In 1965, as the Vietnam War was escalating, Brown applied to the draft board as a conscientious objector. At that time the draft board only considered men with religious training as conscientious objectors. A personal moral code was not grounds for a deferment. Brown had to face induction into the armed services or time in a federal penitentiary. In 1972, he was sentenced to three years in the Lewisburg Federal Penitentiary and served 18 months.
Around that time, he had a visit from some FBI agents because of an incendiary phrase he had used in a letter. In reference to his conscientious objector status, he wrote, “If you can’t relate to that, you can walk chicken with your ass picked clean.” That line got a big laugh from the Spencertown Academy crowd.

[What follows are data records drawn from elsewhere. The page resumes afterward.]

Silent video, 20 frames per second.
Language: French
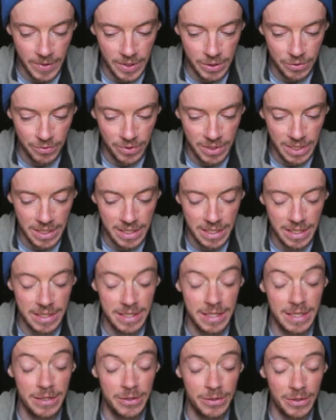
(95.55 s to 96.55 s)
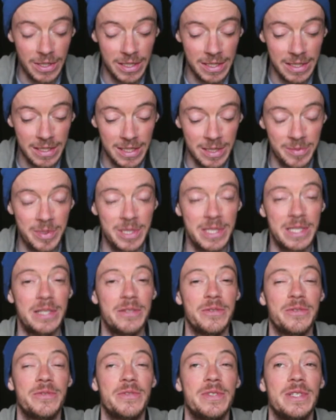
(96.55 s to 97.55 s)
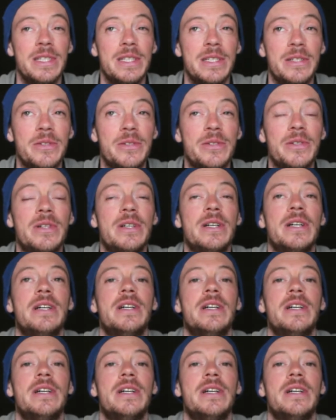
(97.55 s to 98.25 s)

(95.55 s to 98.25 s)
Je vous ai laissé sur la, précédente vidéo.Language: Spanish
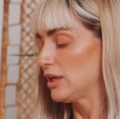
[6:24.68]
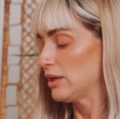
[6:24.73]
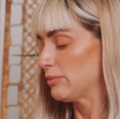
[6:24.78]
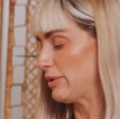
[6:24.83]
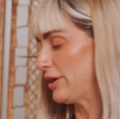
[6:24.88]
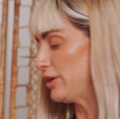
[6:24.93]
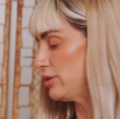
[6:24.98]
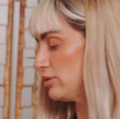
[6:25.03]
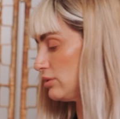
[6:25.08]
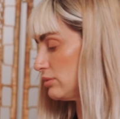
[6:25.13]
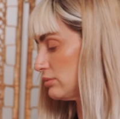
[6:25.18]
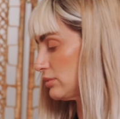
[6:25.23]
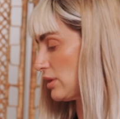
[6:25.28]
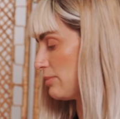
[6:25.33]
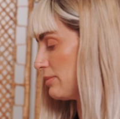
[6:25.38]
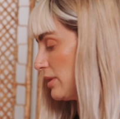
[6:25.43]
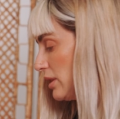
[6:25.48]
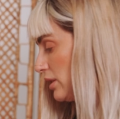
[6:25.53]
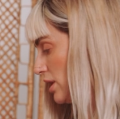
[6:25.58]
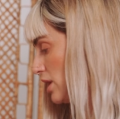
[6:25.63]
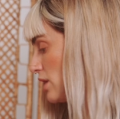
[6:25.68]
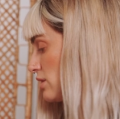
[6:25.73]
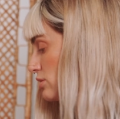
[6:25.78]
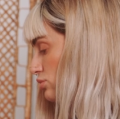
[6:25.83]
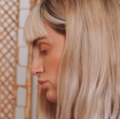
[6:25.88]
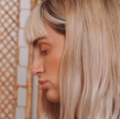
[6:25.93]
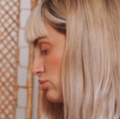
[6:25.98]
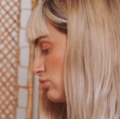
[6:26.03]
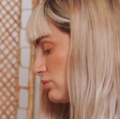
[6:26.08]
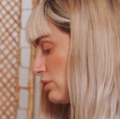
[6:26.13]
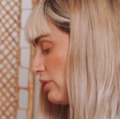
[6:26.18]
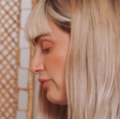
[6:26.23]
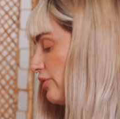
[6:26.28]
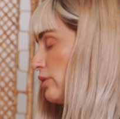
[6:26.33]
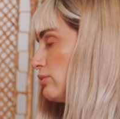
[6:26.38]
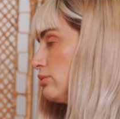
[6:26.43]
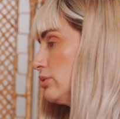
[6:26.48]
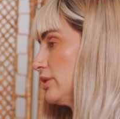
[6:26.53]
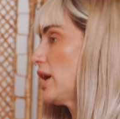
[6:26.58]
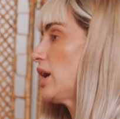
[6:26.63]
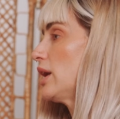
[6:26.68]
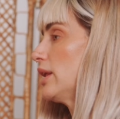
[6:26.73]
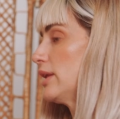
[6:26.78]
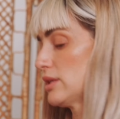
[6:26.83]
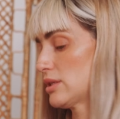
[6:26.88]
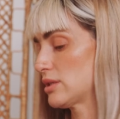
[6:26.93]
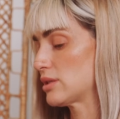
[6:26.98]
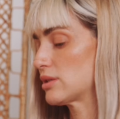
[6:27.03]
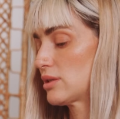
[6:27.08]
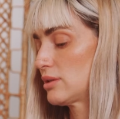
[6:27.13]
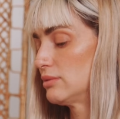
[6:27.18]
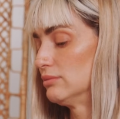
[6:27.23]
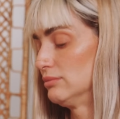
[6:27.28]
bueno, también tiene sus dificultades.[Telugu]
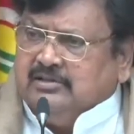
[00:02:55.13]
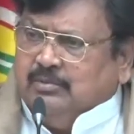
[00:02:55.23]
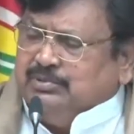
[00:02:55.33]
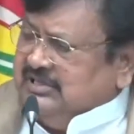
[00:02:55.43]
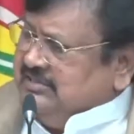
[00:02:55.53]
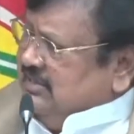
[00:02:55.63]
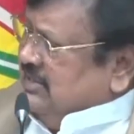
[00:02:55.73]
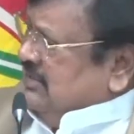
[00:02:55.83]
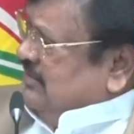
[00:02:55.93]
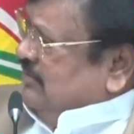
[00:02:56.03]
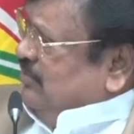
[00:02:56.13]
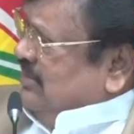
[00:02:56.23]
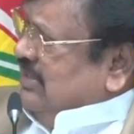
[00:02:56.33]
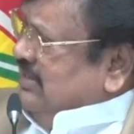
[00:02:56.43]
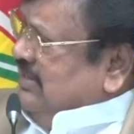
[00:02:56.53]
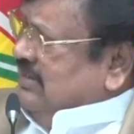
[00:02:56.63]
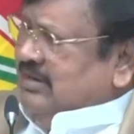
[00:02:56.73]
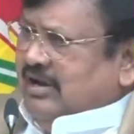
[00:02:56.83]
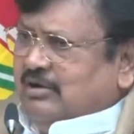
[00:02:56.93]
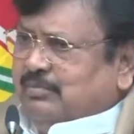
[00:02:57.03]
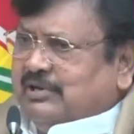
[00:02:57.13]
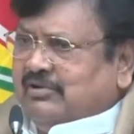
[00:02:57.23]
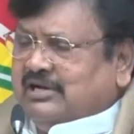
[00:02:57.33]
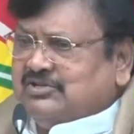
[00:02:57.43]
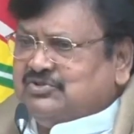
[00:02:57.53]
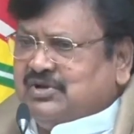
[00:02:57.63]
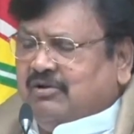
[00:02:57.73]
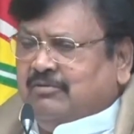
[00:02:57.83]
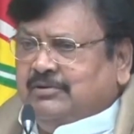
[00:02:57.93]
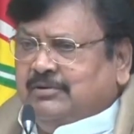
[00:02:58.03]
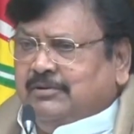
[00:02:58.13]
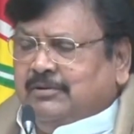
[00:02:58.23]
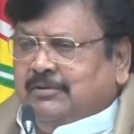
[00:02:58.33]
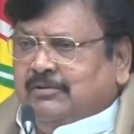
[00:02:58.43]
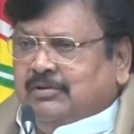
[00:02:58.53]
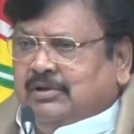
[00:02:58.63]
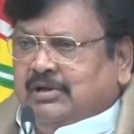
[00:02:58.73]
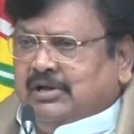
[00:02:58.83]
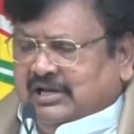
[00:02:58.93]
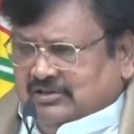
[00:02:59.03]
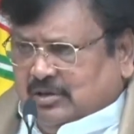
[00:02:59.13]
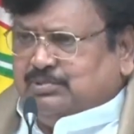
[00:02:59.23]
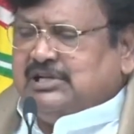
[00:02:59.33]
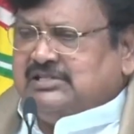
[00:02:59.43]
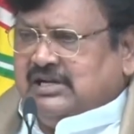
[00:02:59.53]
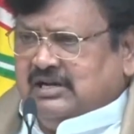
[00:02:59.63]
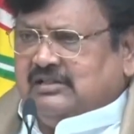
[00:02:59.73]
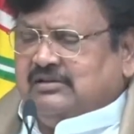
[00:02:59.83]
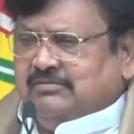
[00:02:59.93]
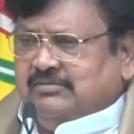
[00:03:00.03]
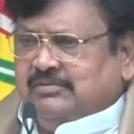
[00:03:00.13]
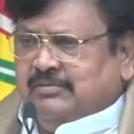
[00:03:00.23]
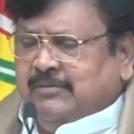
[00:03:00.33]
ఏం తప్పు చేశాడని అతను కొట్టారండి గారపాటి వెంకటేశ్వరరావు ఏం తప్పు చేశాడని అతనుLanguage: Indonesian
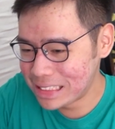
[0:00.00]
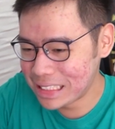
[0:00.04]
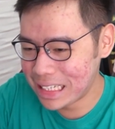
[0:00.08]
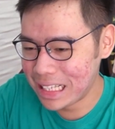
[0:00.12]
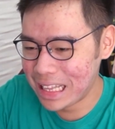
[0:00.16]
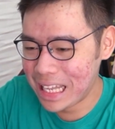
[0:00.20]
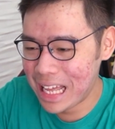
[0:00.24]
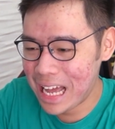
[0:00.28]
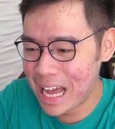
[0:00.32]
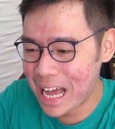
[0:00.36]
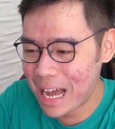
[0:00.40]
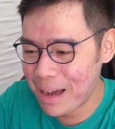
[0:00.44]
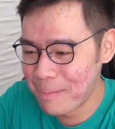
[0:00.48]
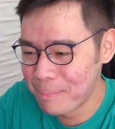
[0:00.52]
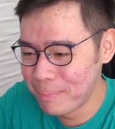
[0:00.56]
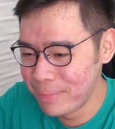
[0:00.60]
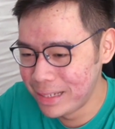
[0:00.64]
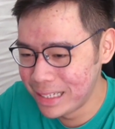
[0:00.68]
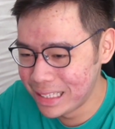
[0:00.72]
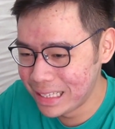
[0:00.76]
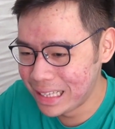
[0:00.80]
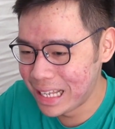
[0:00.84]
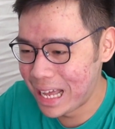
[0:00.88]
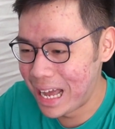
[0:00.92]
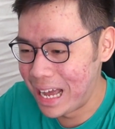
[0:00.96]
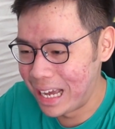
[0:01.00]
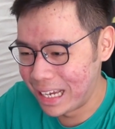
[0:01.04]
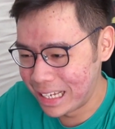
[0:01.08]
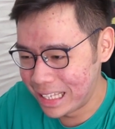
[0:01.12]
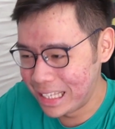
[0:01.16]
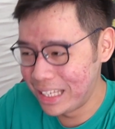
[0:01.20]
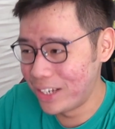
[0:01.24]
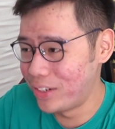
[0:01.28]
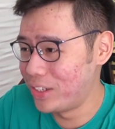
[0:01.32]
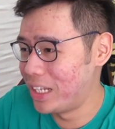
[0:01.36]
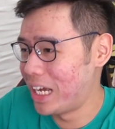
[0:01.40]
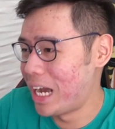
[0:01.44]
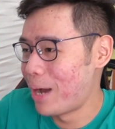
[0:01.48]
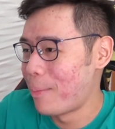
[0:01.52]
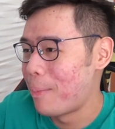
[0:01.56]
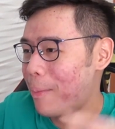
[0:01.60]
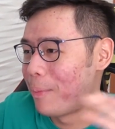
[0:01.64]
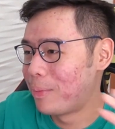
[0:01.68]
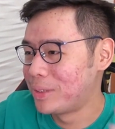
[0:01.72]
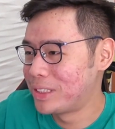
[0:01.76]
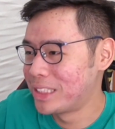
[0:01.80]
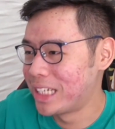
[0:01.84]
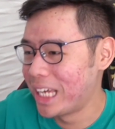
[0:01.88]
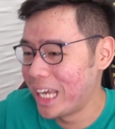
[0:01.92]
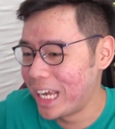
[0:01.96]
salah ambil lagi udah gak
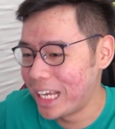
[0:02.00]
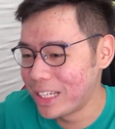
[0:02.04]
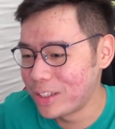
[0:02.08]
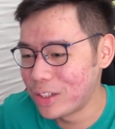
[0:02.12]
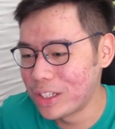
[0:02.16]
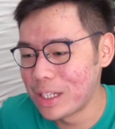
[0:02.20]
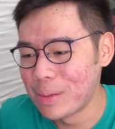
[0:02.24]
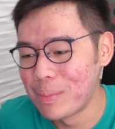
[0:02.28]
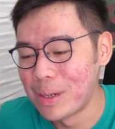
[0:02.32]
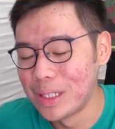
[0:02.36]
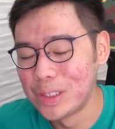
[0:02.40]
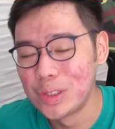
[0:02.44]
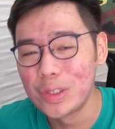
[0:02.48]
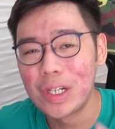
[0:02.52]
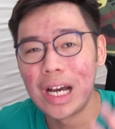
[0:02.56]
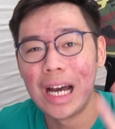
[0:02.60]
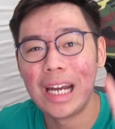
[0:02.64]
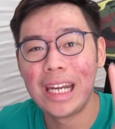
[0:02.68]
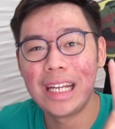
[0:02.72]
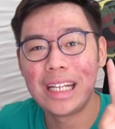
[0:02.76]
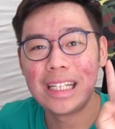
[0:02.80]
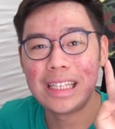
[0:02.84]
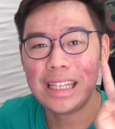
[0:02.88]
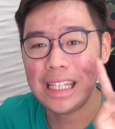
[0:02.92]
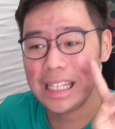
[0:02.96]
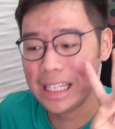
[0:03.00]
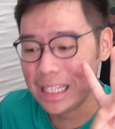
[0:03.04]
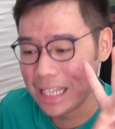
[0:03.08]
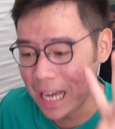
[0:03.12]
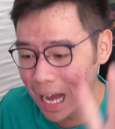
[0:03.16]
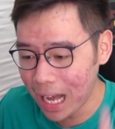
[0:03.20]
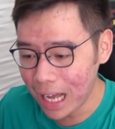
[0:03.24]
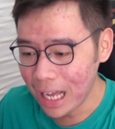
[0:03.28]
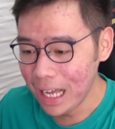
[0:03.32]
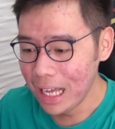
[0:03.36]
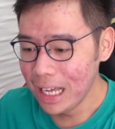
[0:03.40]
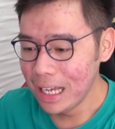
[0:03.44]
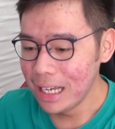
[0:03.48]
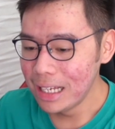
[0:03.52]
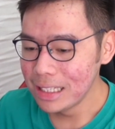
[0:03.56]
apa-apa soalnya kita udah masuk hari ketiga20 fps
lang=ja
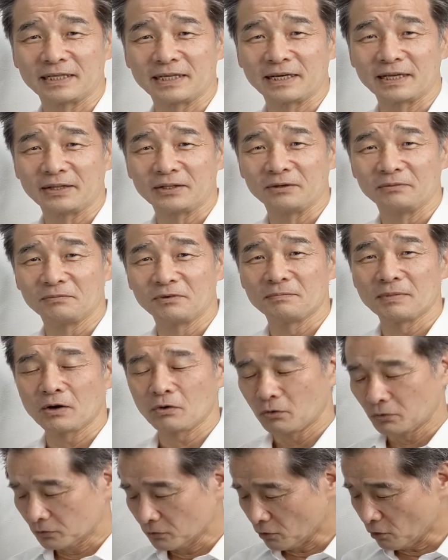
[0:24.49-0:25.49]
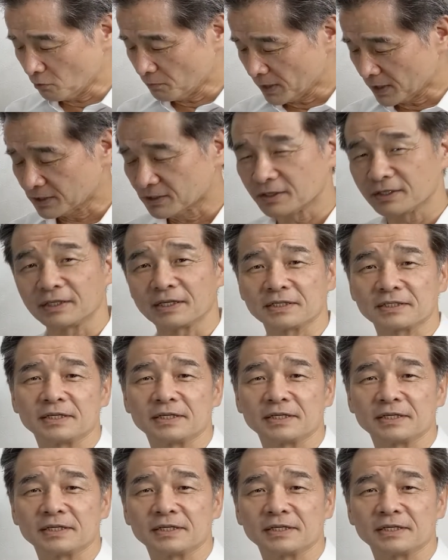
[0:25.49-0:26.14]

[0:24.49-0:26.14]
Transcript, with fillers: けれども、まあ、このお祭りで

Brown described his writing process as a way “to find out something that is troubling me and take a journey.” He waits for surprises that prove ”I am not in control.” On writing about events that occurred forty years ago, he said that his reflections, too close at the moment, were a way to come to terms with events that have shaped us.
May Gordon offered her praise: “Push Comes to Shove achieves the rare and difficult feat of evoking a historical moment, a political atmosphere, and a fully realized emotional climate. It brings us back to a time when the stakes were high, the world was dangerous, and everything mattered—perhaps too much.”
Brown received a big hand from his neighbors and friends, and then we all went down stairs to make a donation to the Spencertown Academy in exchange for a copy of Push Comes to Shove. We all enjoyed the charming reception and Jerry Berger’s delicious guacamole, while Brown signed autographed copies of his book. It was a very good day.